Returning home with them, I cracked open the beefaroni for lunch one day. Only difference in prep was microwave instead of stovetop (or cold from the can), plus using genuine parmesan reggiano to top it rather than the green Kraft parmesan. It did improve it!
The rest of the cans went to the local food pantry.
If you ever get to Chicago call me and I will get you a proper pizza. Not deep dish…just a really great slice. I get what you are saying about bougie pizza but there is a world of difference from Domino’s to a proper slice.
Doesn’t Chicago pizza have a lot of cheese? My problem with pizza is that what most people consider a good thing is, to me, a bad thing. I recall an episode of Chopped that had a pizza theme. One of the judges was Alexandra Guarnaschelli. She made a comment to one of the competitors whose pizza she particularly liked, stating that they achieved “ooey gooey goodness”. Heck, even the google AI, when asked about the topic of cheese on pizza, says that “A key appeal of pizza is the melty, gooey, and stretchy texture of the cheese”. For me, those aren’t key appeals, they are turn offs. What some people call gooey, stretchy texture is, in my perception, the texture of greasy warmed up snot. The low quality stuff used by chain pizzerias doesn’t have that problem, which apparently is considered a bad thing to most people, but IMHO is a good thing.
The pizza chains will happily make me something where the amount of cheese is minimal, enough to provide flavor but not enough to ruin the texture. The independent pizza places usually won’t do that, and if they do the person taking the order looks at me like I just stepped off the spaceship from Mars.
ETA: I suppose that means that I’m like that person who would go to a high end steakhouse and order a well done steak with A1 on the side. Except I’m like that with pizza rather than steak.
There just seems to be something fundamentally wrong with that!
A good friend of mine likes to tell the story about the time he and a couple of buddies were backpacking in British Columbia. They’d been out on the trail for about 10 days, and when they came out, they really wanted a beer. They went into a nearby dive bar, and the bartender was apologetic, saying that due to a nationwide beer strike in Canada, all they had was imported. They were a little disappointed because they were hoping for Labatt’s or Molsen or Moosehead or the like, but decided that an import would suffice. Imagine their surprise when the bartender brought them bottles of Olympia.

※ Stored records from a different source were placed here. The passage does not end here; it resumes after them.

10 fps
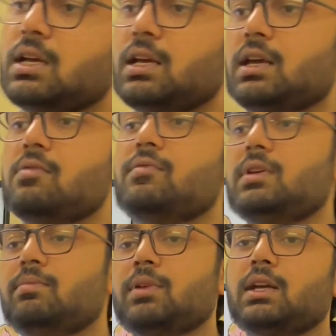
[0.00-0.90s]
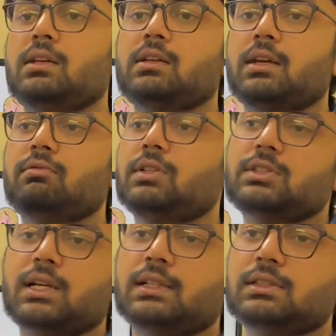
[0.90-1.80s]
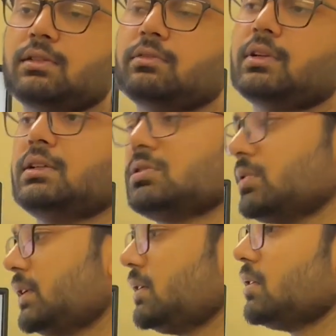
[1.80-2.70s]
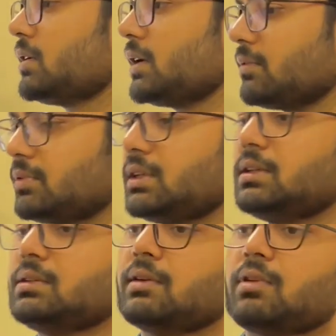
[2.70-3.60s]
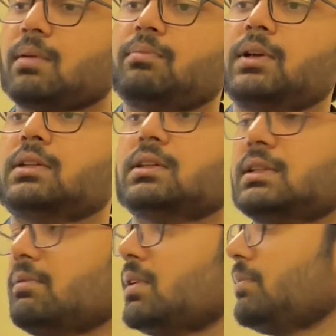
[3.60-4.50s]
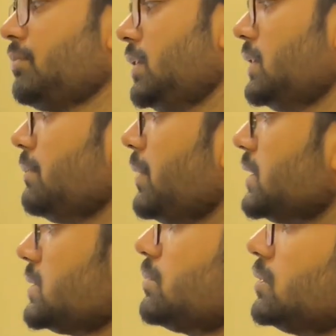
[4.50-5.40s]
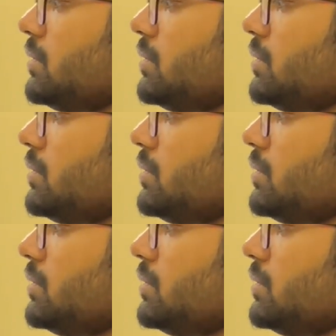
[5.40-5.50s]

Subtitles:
every brain, every child is different, so every development, the development depends upon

After we reached Whitney Portal after hiking to the summit, we got beer and snacks (I got a bag of Cheetos) at the Portal store. Ambrosia.
There’s almost nothing I ate as a kid that I still eat or would want to eat…except for wieners and spaghetti. It came from a recipe my mom clipped from the newspaper. Sauteed onions with allspice, cloves and salt and pepper (LOTS of allspice and cloves) then dump in one of those big cans of tomato juice and cook down a bit. Boil spaghetti and pour it into the sauce. I get cravings for it all the time.
We always called that stuff barfaroni, but my mom usually made it from scratch. We didn’t get the canned stuff. Too expensive.
Oh, and I loved and still love pickled herring. I have no Jewish ancestry, although my mom is eastern European.
Damn, this made me think of another low brow food that I often crave but try to avoid. Frito chili pie. No onions in my version. I like onions fine, but they don’t like me so much any more.
I love Jack in the Box tacos. Love them. My wife gives me grief, telling me they’re not really tacos. I’ll agree to stipulate that they’re not tacos, they’re another food group unto themselves. A fried tortilla filled with anonymous meatpaste, American cheese, and limp shredded lettuce. I could easily knock back half a dozen in a sitting without batting an eye.
Another food from my childhood that rings nostalgic is one of the only two things my dad knew how to ‘cook’: Spaghetti & chili. It had to be a large can of Chef Boy-ar-dee spaghetti, combined with a small can of Hormel Chili (no beans). Dump into a pot, mix, heat, and eat. The more I learn about Skyline Chili, the more I think my dad’s concoction has roots in Cincinnati.